Beginning with the line that holds "[11:49.77-11:50.67]", copy each line exactly through the end of the entries, but leave the pictures out.

--- Information provided Enclosed Below ---

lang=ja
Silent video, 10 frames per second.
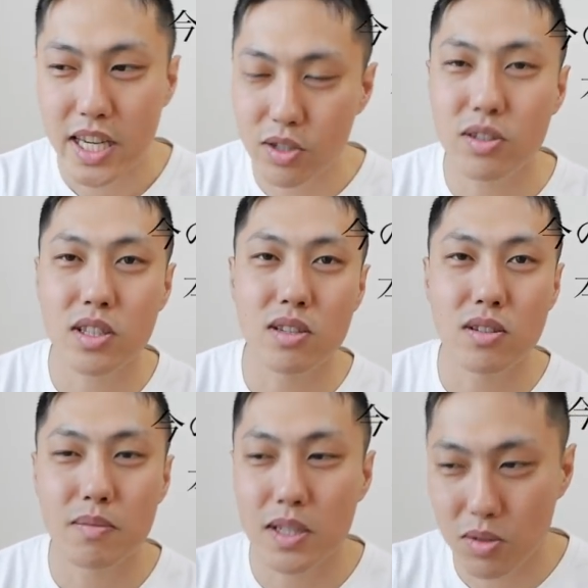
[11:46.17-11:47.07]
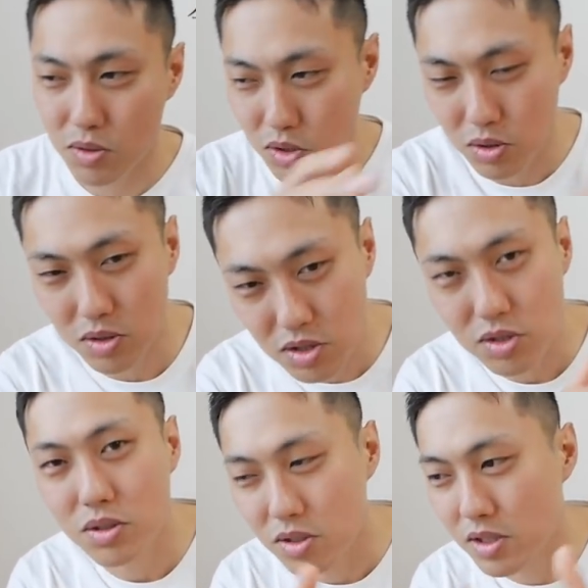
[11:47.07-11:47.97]
いくっていう、まあ、そのちょっとずつ
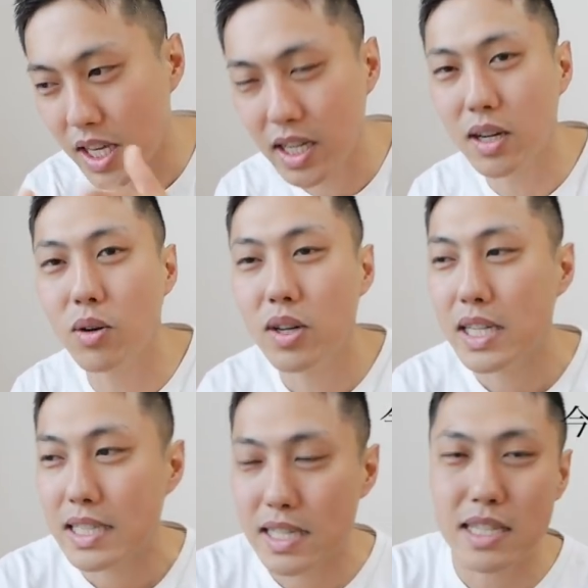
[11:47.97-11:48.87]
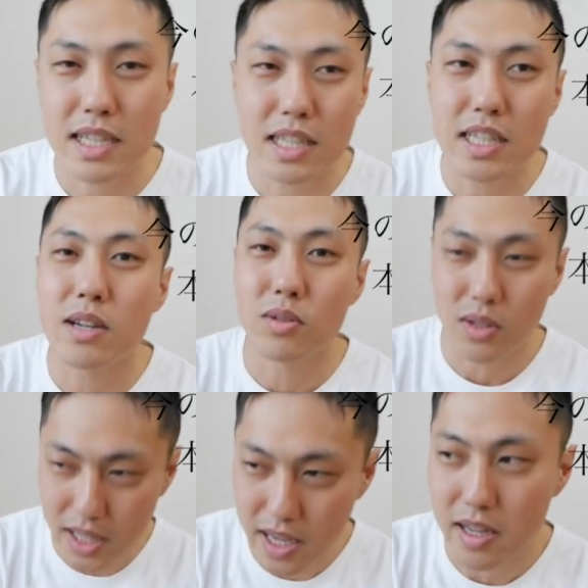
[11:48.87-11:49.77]
ちょっとずつ結果を出せてきてる
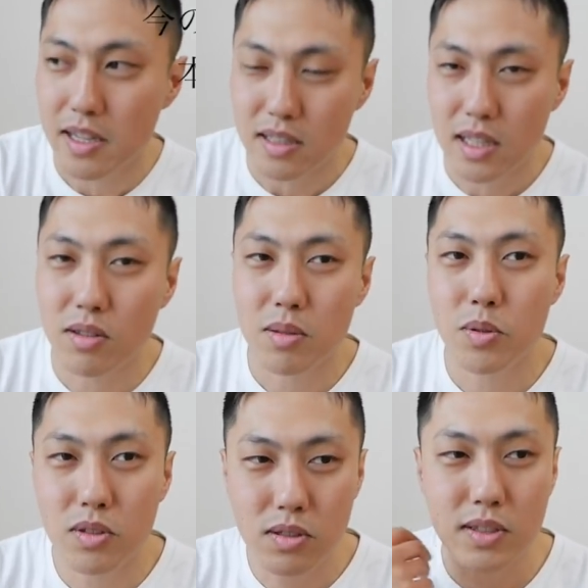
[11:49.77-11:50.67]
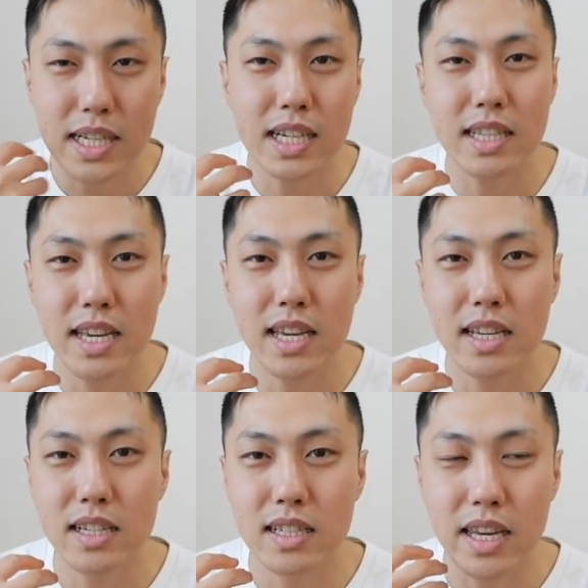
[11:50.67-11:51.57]
のでなので僕の中
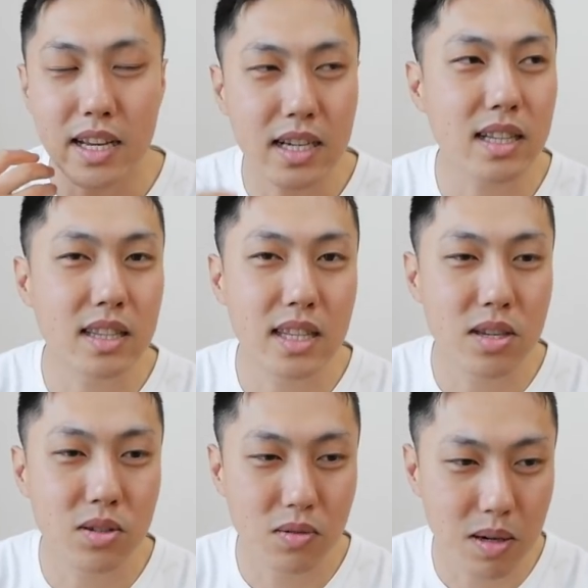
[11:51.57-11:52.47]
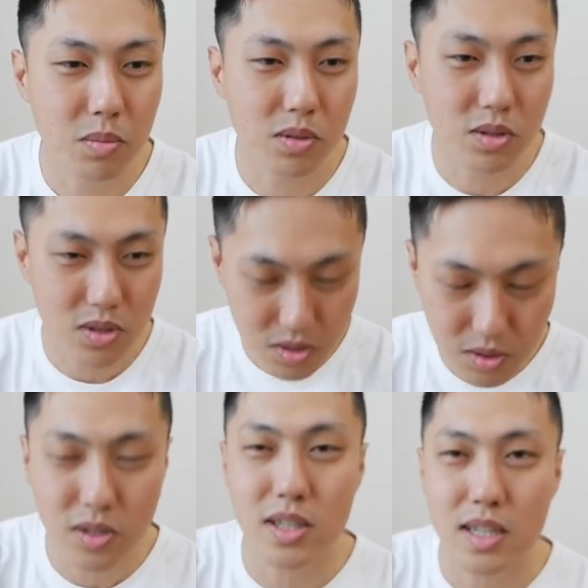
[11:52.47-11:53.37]
で結果っていうのはものす
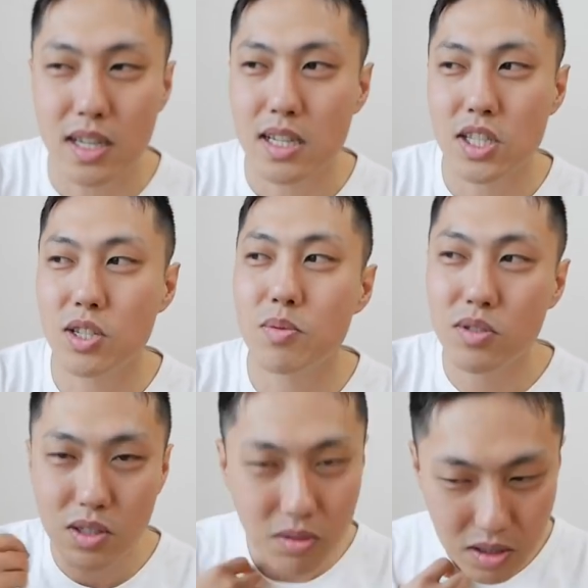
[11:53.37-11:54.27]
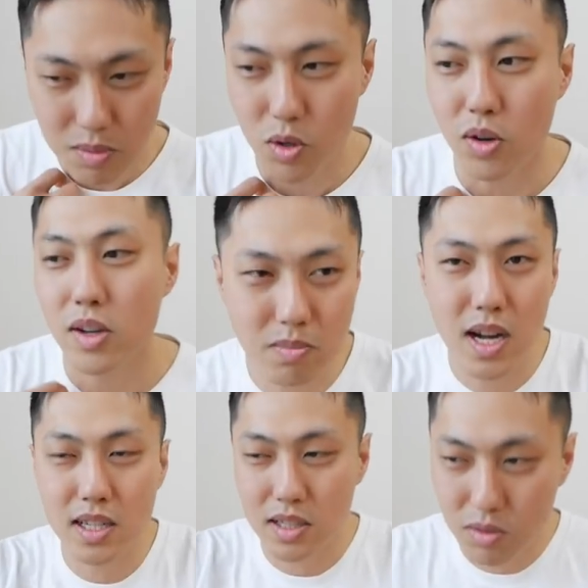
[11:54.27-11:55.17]
ごい自分にとっても
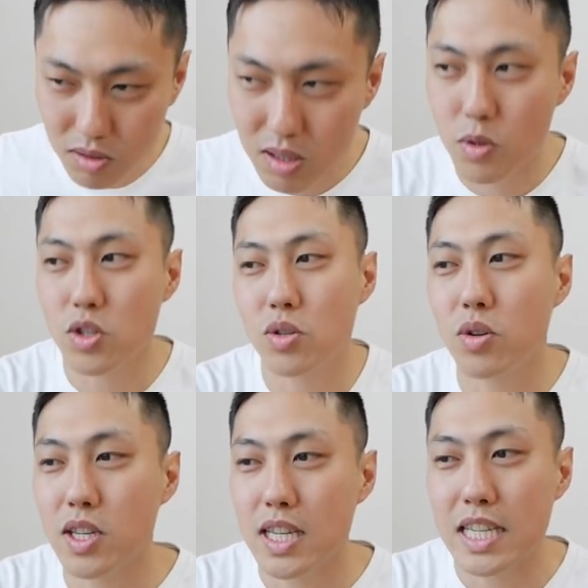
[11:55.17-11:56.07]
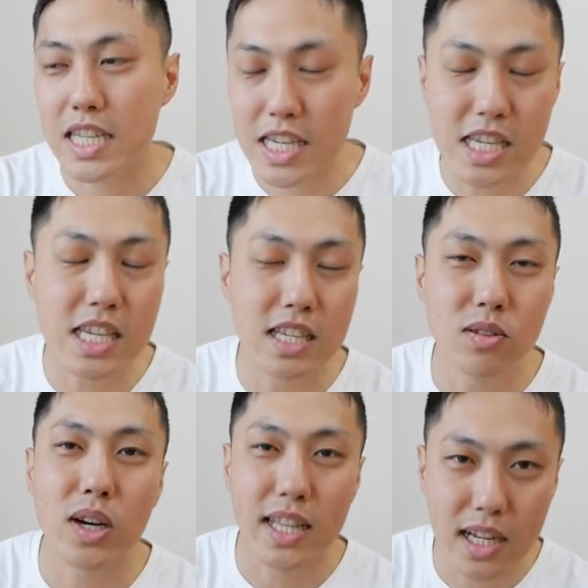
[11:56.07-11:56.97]
周りにとってもすごいいい
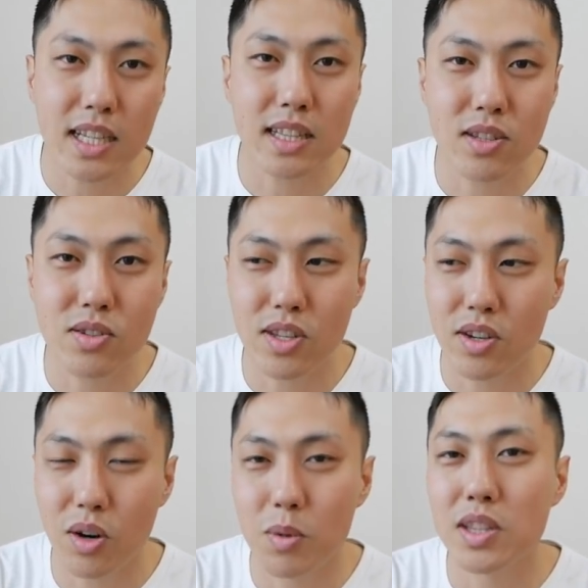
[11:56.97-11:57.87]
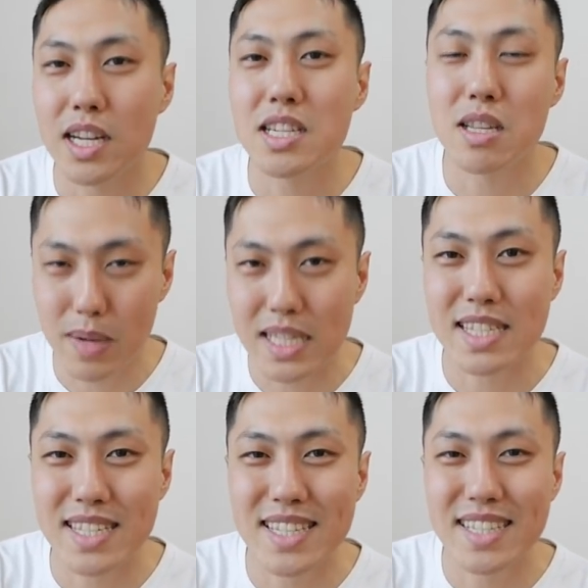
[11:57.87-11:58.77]
のかななんていうふうに思ったりしてま
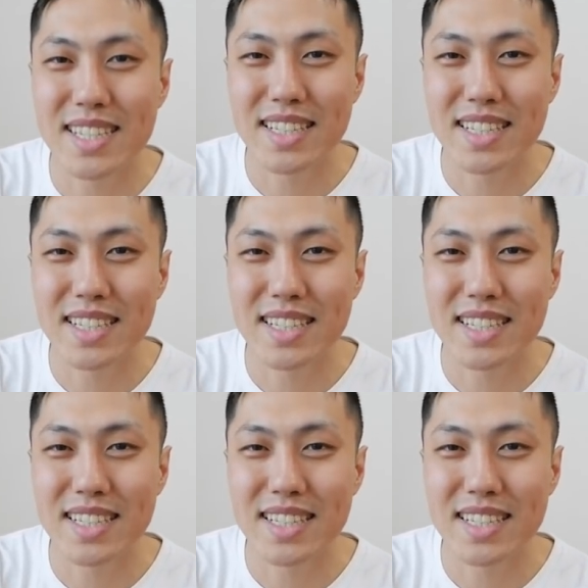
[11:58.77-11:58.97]
す。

--- End of Enclosed Information provided ---

Task response:
[11:49.77-11:50.67]
[11:50.67-11:51.57]
のでなので僕の中
[11:51.57-11:52.47]
[11:52.47-11:53.37]
で結果っていうのはものす
[11:53.37-11:54.27]
[11:54.27-11:55.17]
ごい自分にとっても
[11:55.17-11:56.07]
[11:56.07-11:56.97]
周りにとってもすごいいい
[11:56.97-11:57.87]
[11:57.87-11:58.77]
のかななんていうふうに思ったりしてま
[11:58.77-11:58.97]
す。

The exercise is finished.